João Correia: quem segue o Desp. Chaves desde a época de subida à Liga, não se deixa surpreender pelas suas exibição. Em todo o caso, é um regalo ver João Correia percorrer todo o corredor, ora cruzando, ora defendendo. É um pilar na estratégia de Moreno, por certo um exemplo para Sandro Cruz, visto que Correia é mais hábil, rápido e resistente. Não é ao acaso que carrega a braçadeira de capitão, é o sinal de vida dos flavienses. De lembrar, por exemplo, a partida frente ao FC Porto, quando João Correia somou inúmeros ações defensivas. Em suma, é um jogado completo, que merece, há pelo menos um ano, dar o «salto», como o seu homónimo e «compincha» em campo, João (Mendes).
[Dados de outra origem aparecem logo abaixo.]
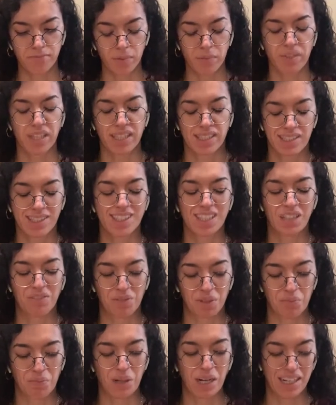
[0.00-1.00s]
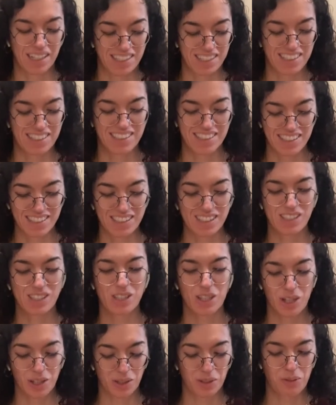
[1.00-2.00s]
That's the name of the practice. It's
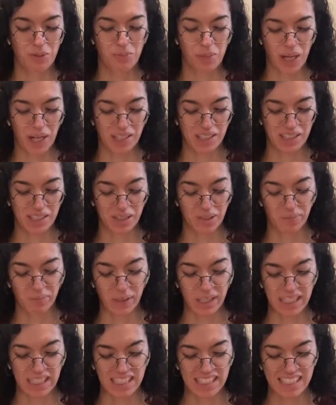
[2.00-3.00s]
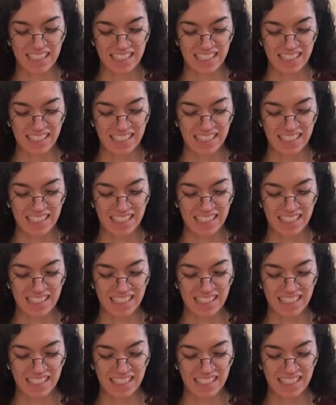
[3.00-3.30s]
called Kumbhaka, but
Leonardo Ruiz: ainda que tenha surgido tarde na primeira parte, o avançado ameaçou o golo antes da meia-hora. Mais tarde no jogo, iniciou, com um belo desenho pelo meio, a jogada mais perigosa do Rio Ave. Pela pressão contrária, os vilacondenses obrigaram Ruiz a baixar no terreno, a participar na construção, ao invés de se posicionar para visar a balizar do Desp. Chaves. Somou uma oportunidade, boas decisões em transição e abriu espaços para Guga, João Graça e Boateng.

Steven Vitória: Boateng foi uma dor de cabeça para o experiente defesa central, mas o perigo rondou, em escassas ocasiões, a baliza do Desp. Chaves. O internacional pelo Canadá liderou a linha de pressão bastante subida na maioria do encontro, numa prestação coesa, defensivamente, dos flavienses, que continuam a crescer neste aspeto, quando tranquilos na partida. Além de tudo isso, Steven Vitória quase marcou, mas foi negado por Héctor Hernández.

Costinha e Guga: se por inúmeras ocasiões são elogiados pelo brilho que dão ao jogo, esta noite foram cinzentos, frios, efémeros. Guga, inclusive, foi substituído. Quiçá, já com a mente noutras paragens. Por sua vez, Costinha surgiu no encontro para desperdiçar o 0-1. Sozinho, o jovem de 23 anos, tantas vezes herói, errou, para alívio das hostes transmontanos. O dano não se agravou porque, do outro lado, Jhonatan foi o salvador dos vilacondenses.